Après le «Cablegate», voici donc l'opération «Spy Files» (fichiers espions), réalisée encore une fois en partenariat avec plusieurs médias comme le Washington Post aux Etats-Unis, l'Espresso en Italie ou le site Owni.fr pour la France. Mais cette fois-ci, les informations ne sont pas allées dans un seul sens et les médias ont eux aussi contribué à enrichir la base documentaire. Owni a par ailleurs mis en ligne hier une carte interactive à l'adresse spyfiles.org qui permet de localiser l'ensemble des sociétés identifiées en fonction des technologies proposées.

Mais que disent-ils, tous ces documents ? Selon WikiLeaks, «ils révèlent les détails sur ces sociétés qui se font des milliards en vendant des outils de surveillance sophistiqués à des gouvernements, bafouant les règles de l'exportation et fermant les yeux sur les régimes dictatoriaux qui ne respectent pas les droits de l'homme» . Et l'étendue des fonctionnalités proposées fait frémir : surveillance des communications sur Internet, surveillance téléphonique, analyse de conversations, surveillance des SMS et même diffusion d'outils offensifs comme des virus et des outils de contrôle direct des machines. Surtout, les capacités de traitement informatique actuelles permettent de mettre en place des systèmes d'interceptions globaux pouvant fonctionner à l'échelle d'un pays. «Avec ces outils, on ne fait pas de l'intelligence ciblée, on surveille tout par défaut, explique Olivier Laurelli, alias Bluetouff, cofondateur de reflets.info , site d'enquêtes sur les usages technologiques qui s'intéresse depuis quelques mois au sujet. On présume toute une population coupable. Ce sont des armes de guerre !»

Cette surveillance massive, c’est notamment la spécialité d’Amesys, filiale du groupe français Bull, qui figure en bonne place des «Spy Files» avec une vingtaine de documents disponibles. Amesys est loin d’être une inconnue.
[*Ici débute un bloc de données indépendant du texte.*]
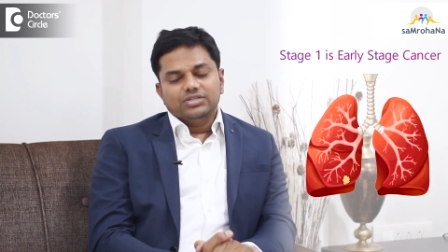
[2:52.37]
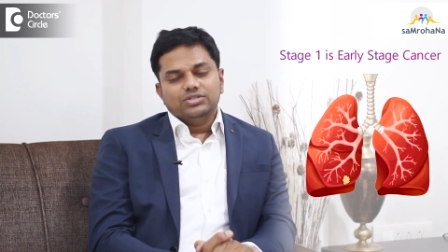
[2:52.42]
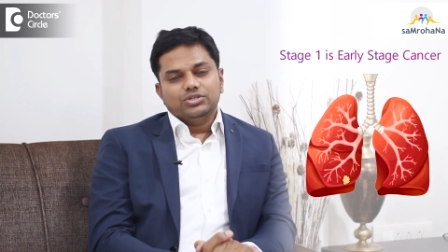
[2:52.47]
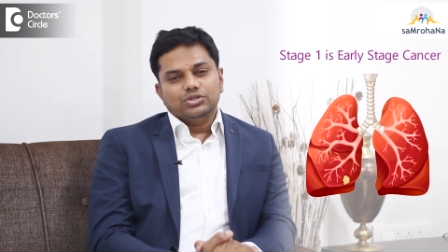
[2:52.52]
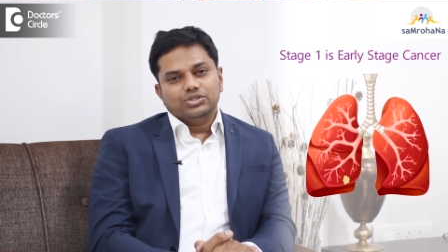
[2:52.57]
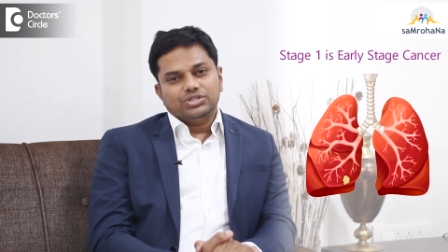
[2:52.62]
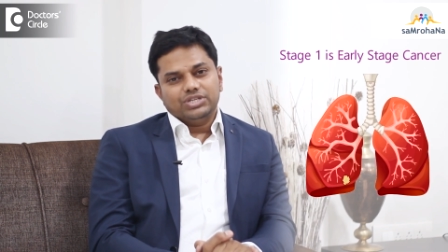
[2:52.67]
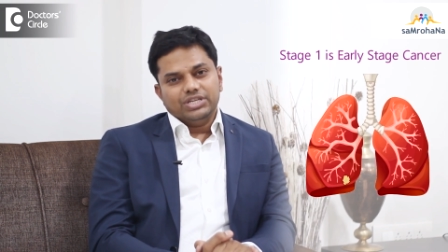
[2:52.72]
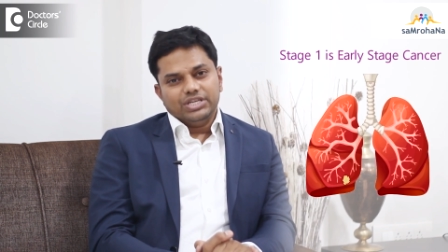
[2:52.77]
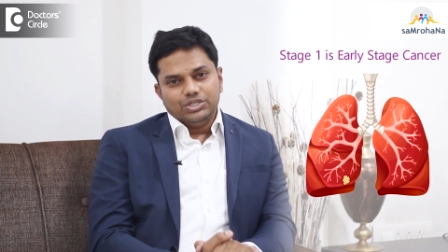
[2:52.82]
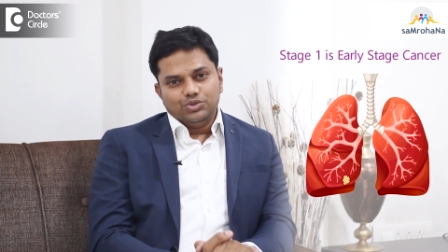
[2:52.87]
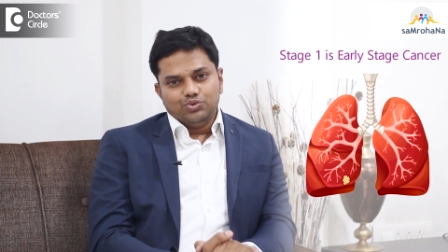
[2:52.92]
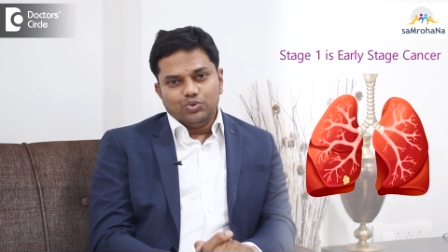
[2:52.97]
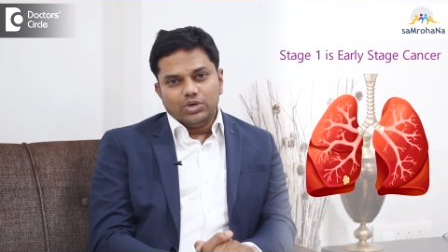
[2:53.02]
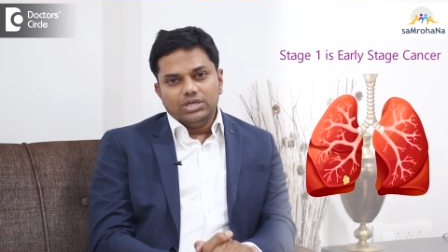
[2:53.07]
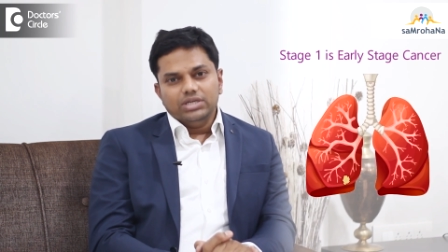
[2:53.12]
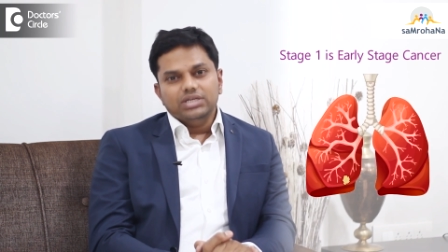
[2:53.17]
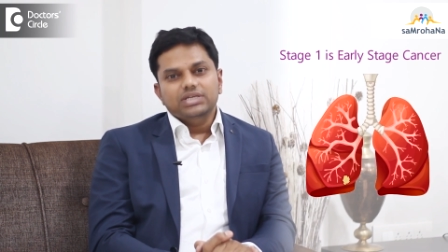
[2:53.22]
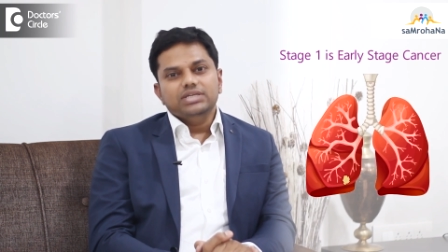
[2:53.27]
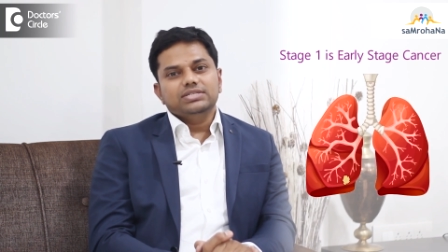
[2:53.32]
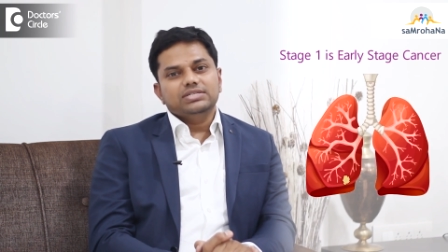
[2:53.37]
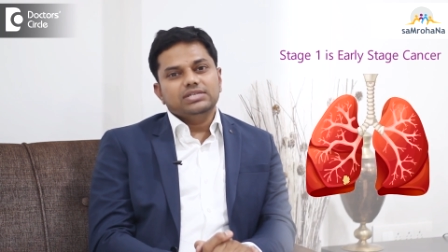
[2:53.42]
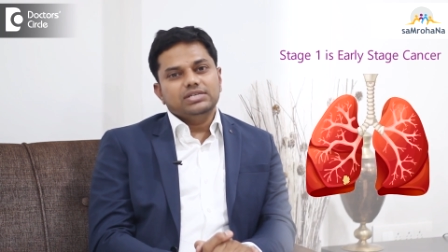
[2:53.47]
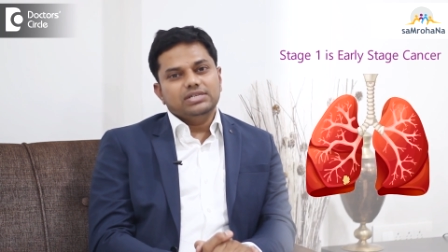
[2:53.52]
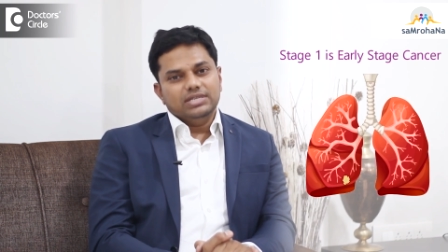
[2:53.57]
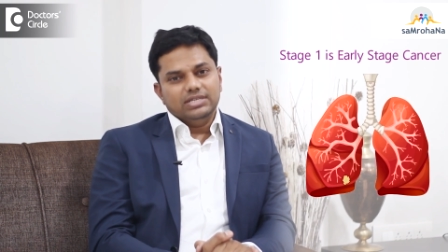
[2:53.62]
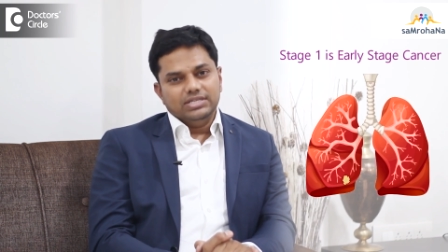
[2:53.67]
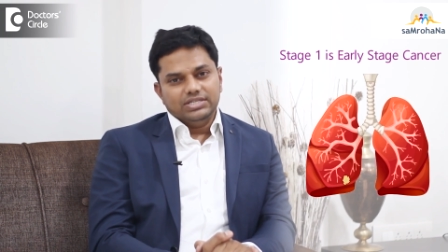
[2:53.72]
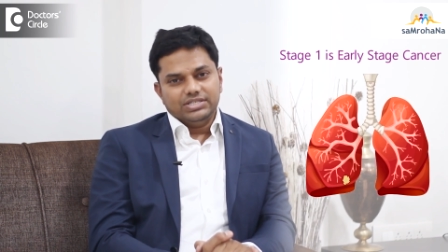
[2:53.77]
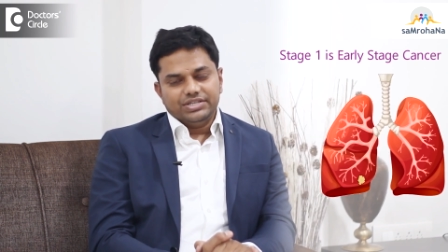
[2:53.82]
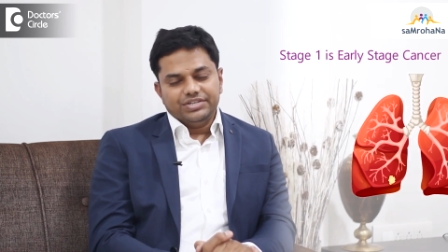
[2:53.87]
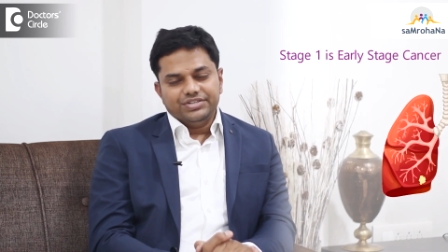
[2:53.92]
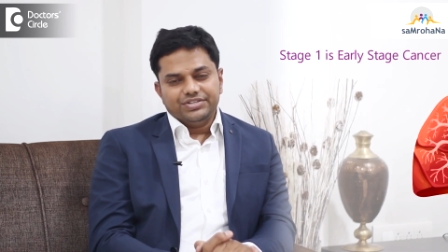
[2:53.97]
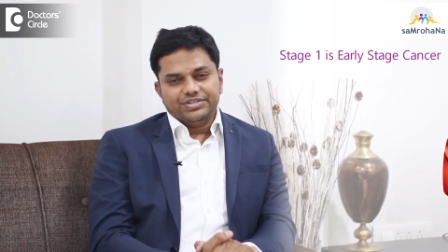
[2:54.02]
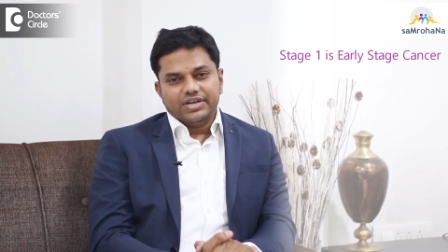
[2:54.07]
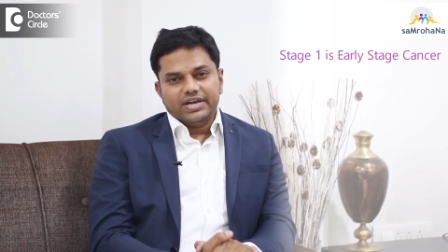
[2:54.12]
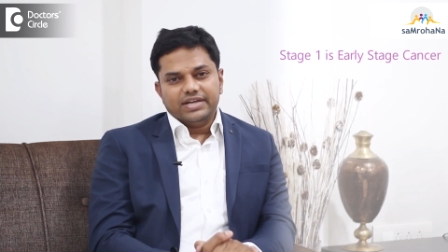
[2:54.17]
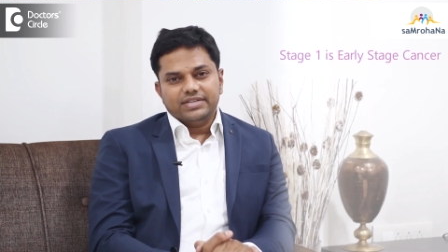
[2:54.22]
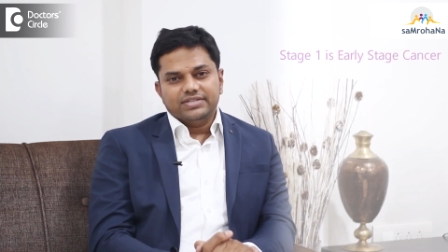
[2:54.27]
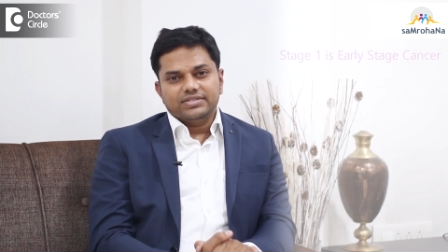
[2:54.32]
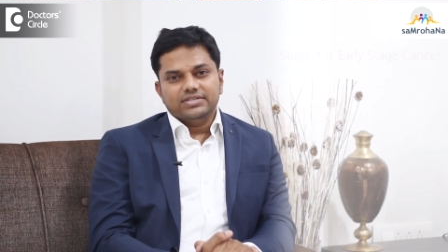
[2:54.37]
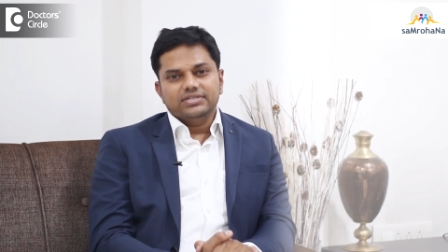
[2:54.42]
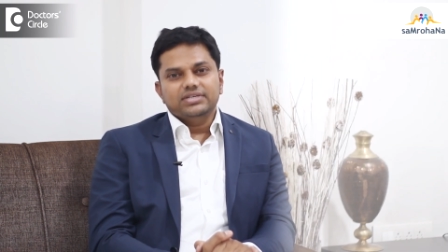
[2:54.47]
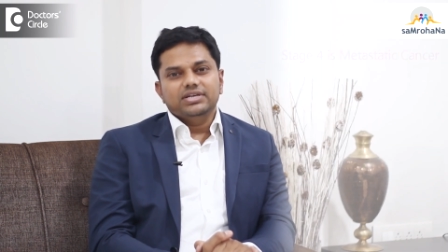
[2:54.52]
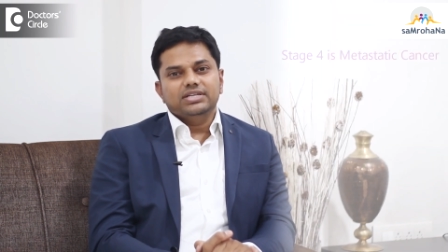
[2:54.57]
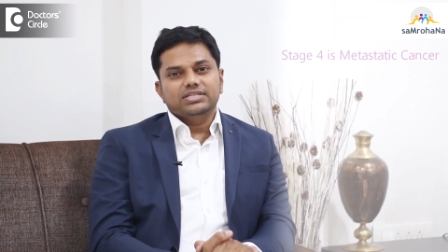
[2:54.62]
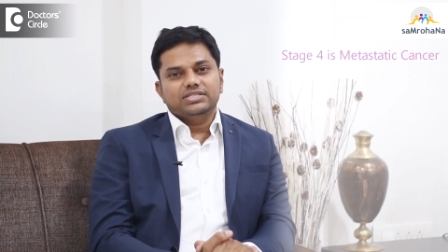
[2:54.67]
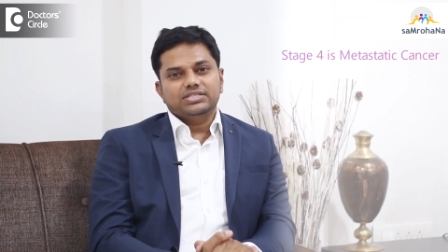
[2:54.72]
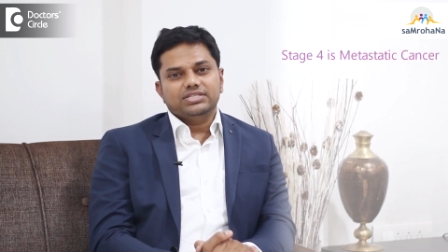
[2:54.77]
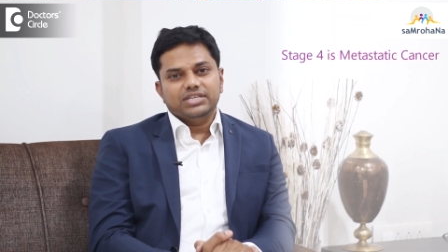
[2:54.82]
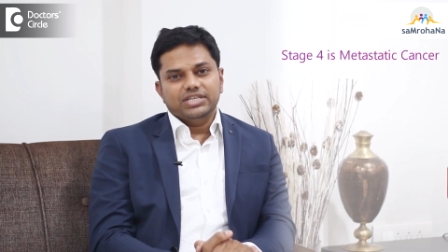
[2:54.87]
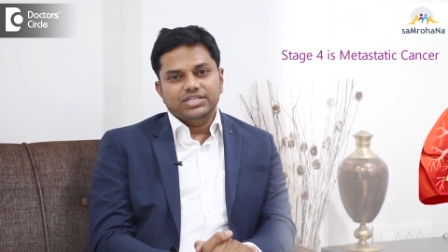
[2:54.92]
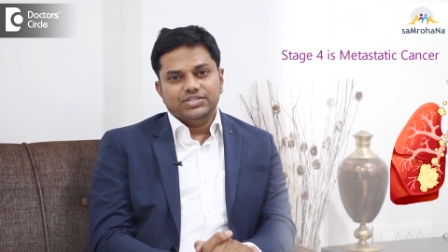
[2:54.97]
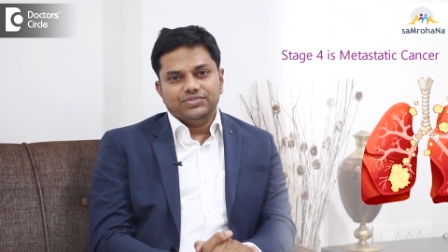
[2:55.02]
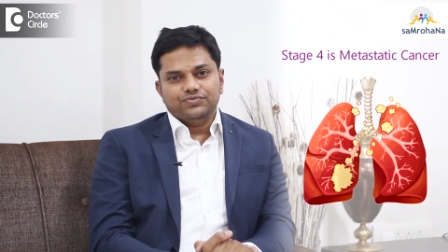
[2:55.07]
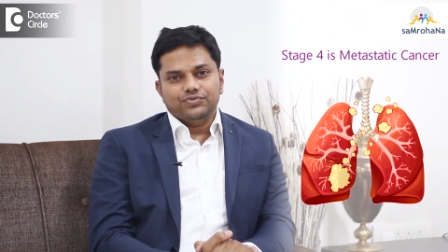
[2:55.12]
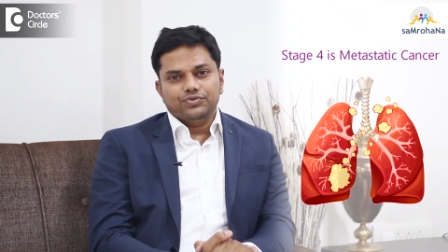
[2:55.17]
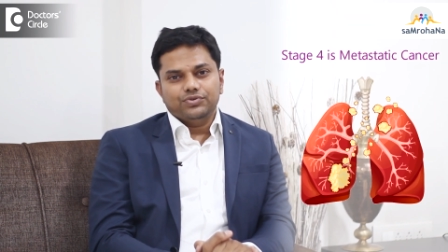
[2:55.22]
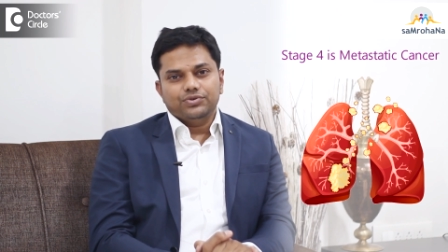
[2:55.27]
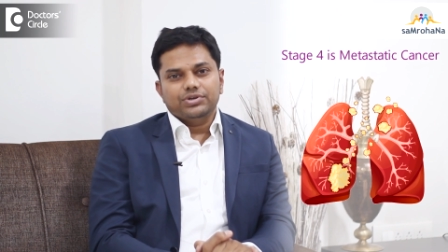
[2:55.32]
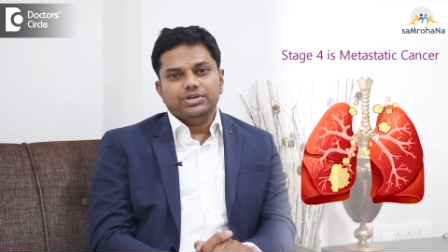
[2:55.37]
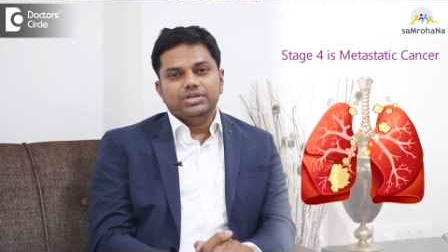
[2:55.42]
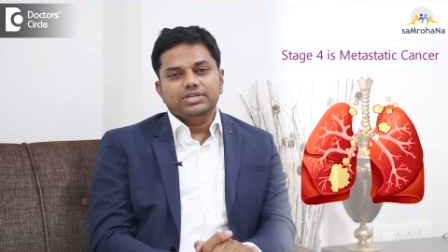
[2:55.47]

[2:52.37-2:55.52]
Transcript: So stage 1 is the early stage cancer and stage 4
Elle est depuis quelques mois sous les feux de l’actualité suite à plusieurs articles, parus notamment sur Owni, Médiapart et Reflets.info, concernant la vente, dès 2007, de matériel de surveillance au régime de Kadhafi. La société a toujours clamé ne rien savoir de l’utilisation de ses produits par le régime libyen. Une affirmation déjà mise à mal à plusieurs reprises, qui vient encore une fois d’être contredite par un document publié hier : un simple mode d’emploi.

Pseudos. Jean-Marc Manach, journaliste à Owni, est en possession de cette notice d’Eagle (système de surveillance d’Amesys) depuis septembre. Il remarque une liste de contacts étrange utilisée pour illustrer une fonction de cartographie du système Eagle, qui permet de mettre en lumière les relations entre les personnes surveillées. Il parvient à retrouver l’identité de certains pseudos présents sur la liste : ainsi «Annakoa» n’est autre que Mahmoud al-Nakoua, intellectuel libyen de 74 ans cofondateur du mouvement d’opposition Front national pour le salut de la Libye (NFSL). Y figure également Atia Lawgali, aujourd’hui ministre de la Culture. Fait troublant : ils étaient à l’époque tous deux exilés à Londres. D’autres contacts habitaient à Washington.

Difficile, cependant, de comprendre comment une telle bombe a pu se glisser dans un document si anecdotique. Jean-Marc Manach a son idée : «Avec le boom économique du secteur, ces sociétés ont sans doute commencé à recruter des personnes n'appartenant pas au monde du renseignement qui n'ont pas eu les bons réflexes.»

Mais les conséquences pour Amesys pourraient être limitées. «Ce type de logiciel n'est pas, en France, considéré comme une arme et son exportation est légale, s'indigne Jean-Marc Manach. Mais ça ne devrait pas, on ne peut pas continuer à confier ce genre d'outils à des dictatures, c'est beaucoup trop dangereux ! Il faut des lois pour interdire une fois pour toutes ce genre de pratiques.»